Morris Arnold said that what stood out about his brother was the "consistently high-quality work he has done. He was second to none in the country. I mean that literally."

Supreme Court Justice Clarence Thomas
Clarence Thomas
Clarence Thomas is an Associate Justice of the Supreme Court of the United States. Succeeding Thurgood Marshall, Thomas is the second African American to serve on the Court....

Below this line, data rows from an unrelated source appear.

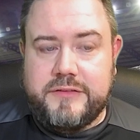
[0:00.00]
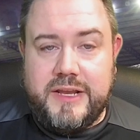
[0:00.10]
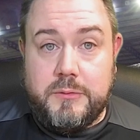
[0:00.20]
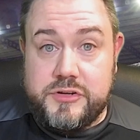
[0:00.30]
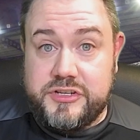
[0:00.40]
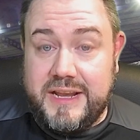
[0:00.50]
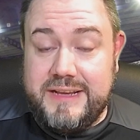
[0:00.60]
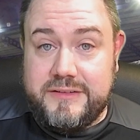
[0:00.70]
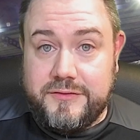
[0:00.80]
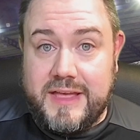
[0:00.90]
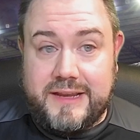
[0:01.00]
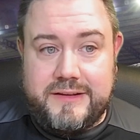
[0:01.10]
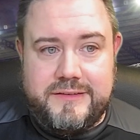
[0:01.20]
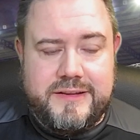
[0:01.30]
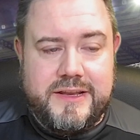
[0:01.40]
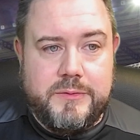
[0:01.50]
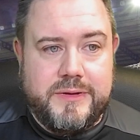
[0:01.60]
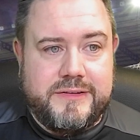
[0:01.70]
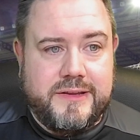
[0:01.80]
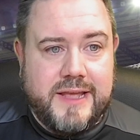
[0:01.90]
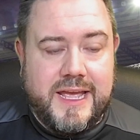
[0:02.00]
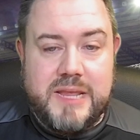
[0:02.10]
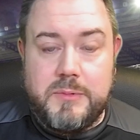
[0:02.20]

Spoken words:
and there were shades of that continuing today.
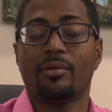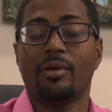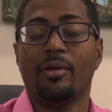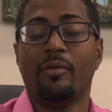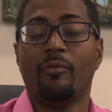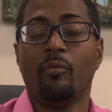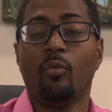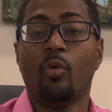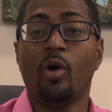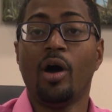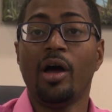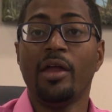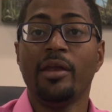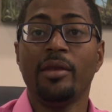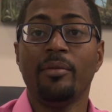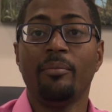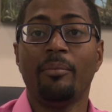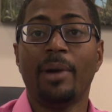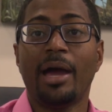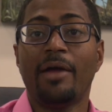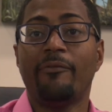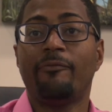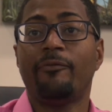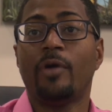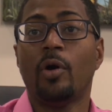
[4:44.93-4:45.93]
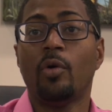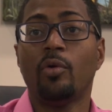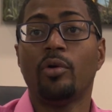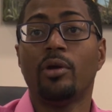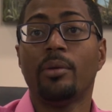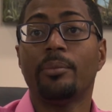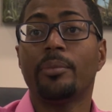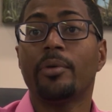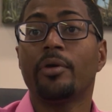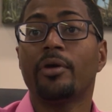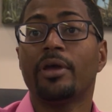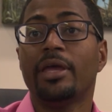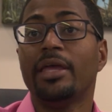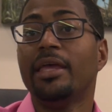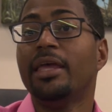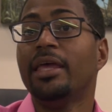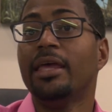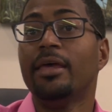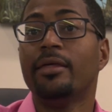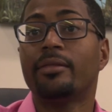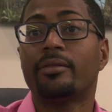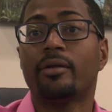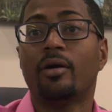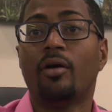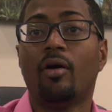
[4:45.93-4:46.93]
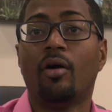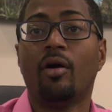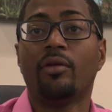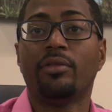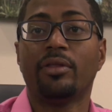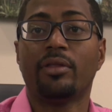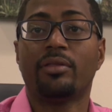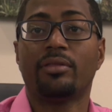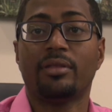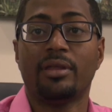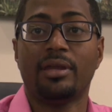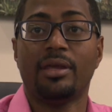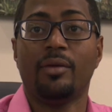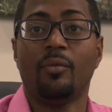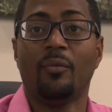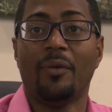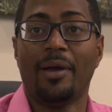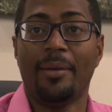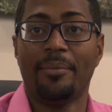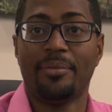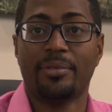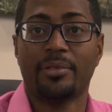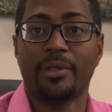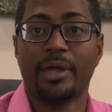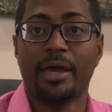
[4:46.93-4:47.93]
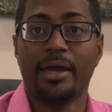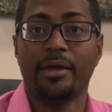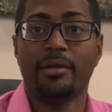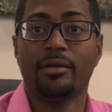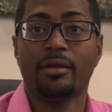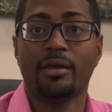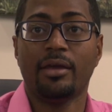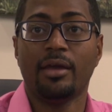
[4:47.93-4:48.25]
One, my phone number is on the city website.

 described Arnold as "a brilliant, brilliant man. . . a model of humility and self-deprecation." Another justice, Antonin Scalia
Antonin Scalia
Antonin Gregory Scalia is an American jurist who serves as an Associate Justice of the Supreme Court of the United States. As the longest-serving justice on the Court, Scalia is the Senior Associate Justice...

 of Virginia, said that Arnold's "carefully reasoned and beautifully written opinions were models of the art of judging. He has been a friend of mine since the days when he finished ahead of me (and first in the class) at Harvard Law School."

Services for Judge Arnold were held in the Trinity Episcopal Cathedral on West 17th Street in Little Rock. There was a standing-room-only throng in the sanctuary, which seats five hundred.

See also

The source of this article is wikipedia, the free encyclopedia.  The text of this article is licensed under the GFDL.